We are curious if large language models behave consistently when user prompts contain typos. To explore this, we ran a small experiment injecting typos into BigCodeBench and evaluated several Claude models under increasing noise levels. As the typo rate rose to 16%, Opus’ accuracy dropped by 9%. Surprisingly, Haiku’s accuracy increased by 22%.
This post examines this unexpected “typo uplift” phenomenon and explores why noise appears to help certain models.
Do Typos Make Haiku Try Harder?
We first hypothesize that Haiku's capabilities increased because harder-to-read text makes Haiku think harder. This aligns with observed results in humans that difficult fonts make students retain knowledge better, as it forces them to expend more effort. As a proxy for effort, we plotted the number of output tokens generated by both models[1]. Contrary to our hypothesis, the number of output tokens decreased by typo rate.
Typos don't make models think harder. As typo rates increase, the output lengths of Haiku and Opus go down.
The Anomaly is Haiku-Specific
We then tested if other small models have this typo uplift anomaly. We found that both Haiku 3.5 and 4.5 have this effect of increased accuracy as typos increase, while other smaller models from the Gemini, GPT, Qwen and Llama families do not have this effect.

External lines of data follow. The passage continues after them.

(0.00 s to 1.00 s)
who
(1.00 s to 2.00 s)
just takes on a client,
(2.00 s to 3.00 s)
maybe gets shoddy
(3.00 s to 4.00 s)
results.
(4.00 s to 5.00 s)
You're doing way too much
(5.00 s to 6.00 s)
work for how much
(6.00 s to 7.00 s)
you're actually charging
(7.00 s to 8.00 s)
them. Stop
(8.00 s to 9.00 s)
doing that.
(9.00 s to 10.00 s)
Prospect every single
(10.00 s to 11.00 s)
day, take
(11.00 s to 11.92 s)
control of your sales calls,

Accuracy of Haiku models increases with typo rate, while other models don't see an increase.
The Anomaly is Benchmark-Specific
We then tested whether the typo uplift anomaly holds on other benchmarks. We chose BBH and GPQA Diamond since Haiku struggles reasonably without introducing typos. Here, we no longer observed the typo uplift anomaly, and Haiku's capabilities decreased with typo rates.

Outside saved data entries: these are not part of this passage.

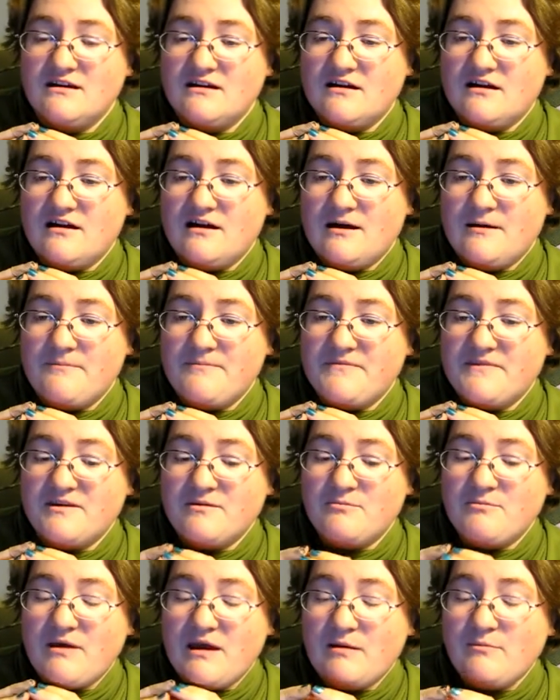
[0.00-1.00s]

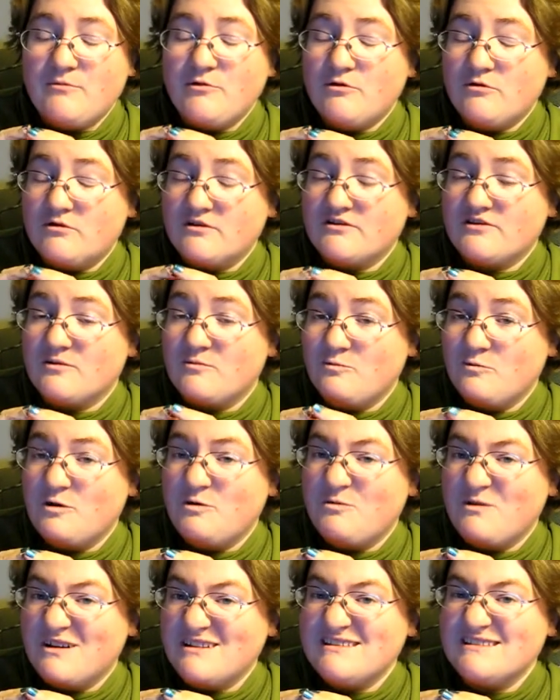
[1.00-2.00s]
some bamboo or some wood
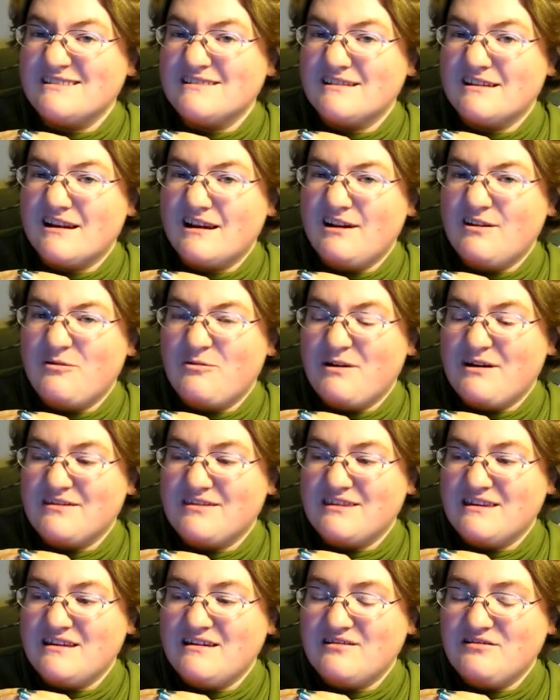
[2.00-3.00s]
ones, and I don't want
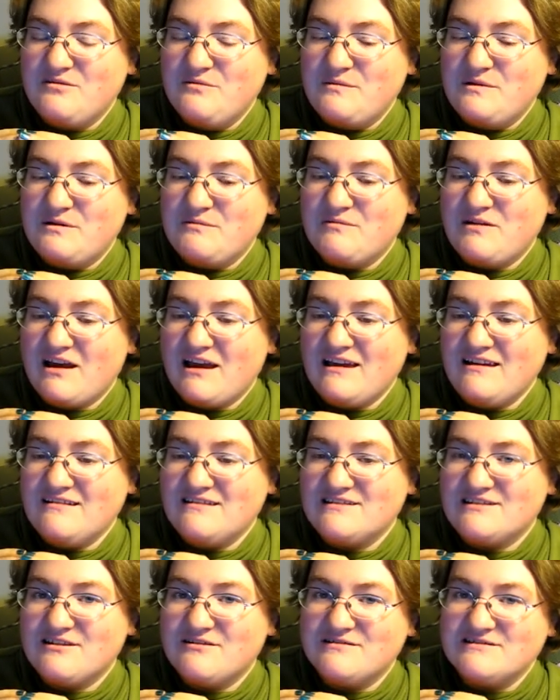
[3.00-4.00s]
the aluminum kind,
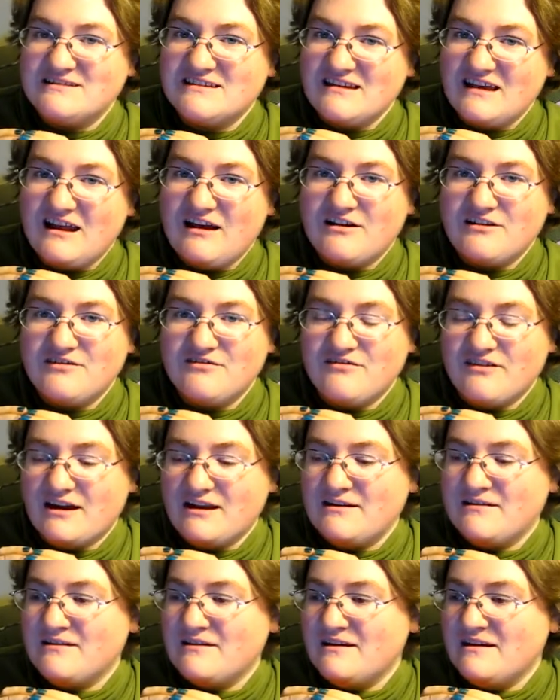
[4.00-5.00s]
so it's kind of hard to find.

Haiku's performance in BIG-Bench Hard and GPQA don't see an increase with typo rates, so the effect is specific to BigCodeBench.
The Culprit
Going back to our eval logs, we found that for a single BigCodeBench prompt, Haiku and Opus often generated multiple code blocks[2]. As typo rate increases, Haiku shifts its behavior ~20% of the time from generating multiple code blocks to generating just one single code block.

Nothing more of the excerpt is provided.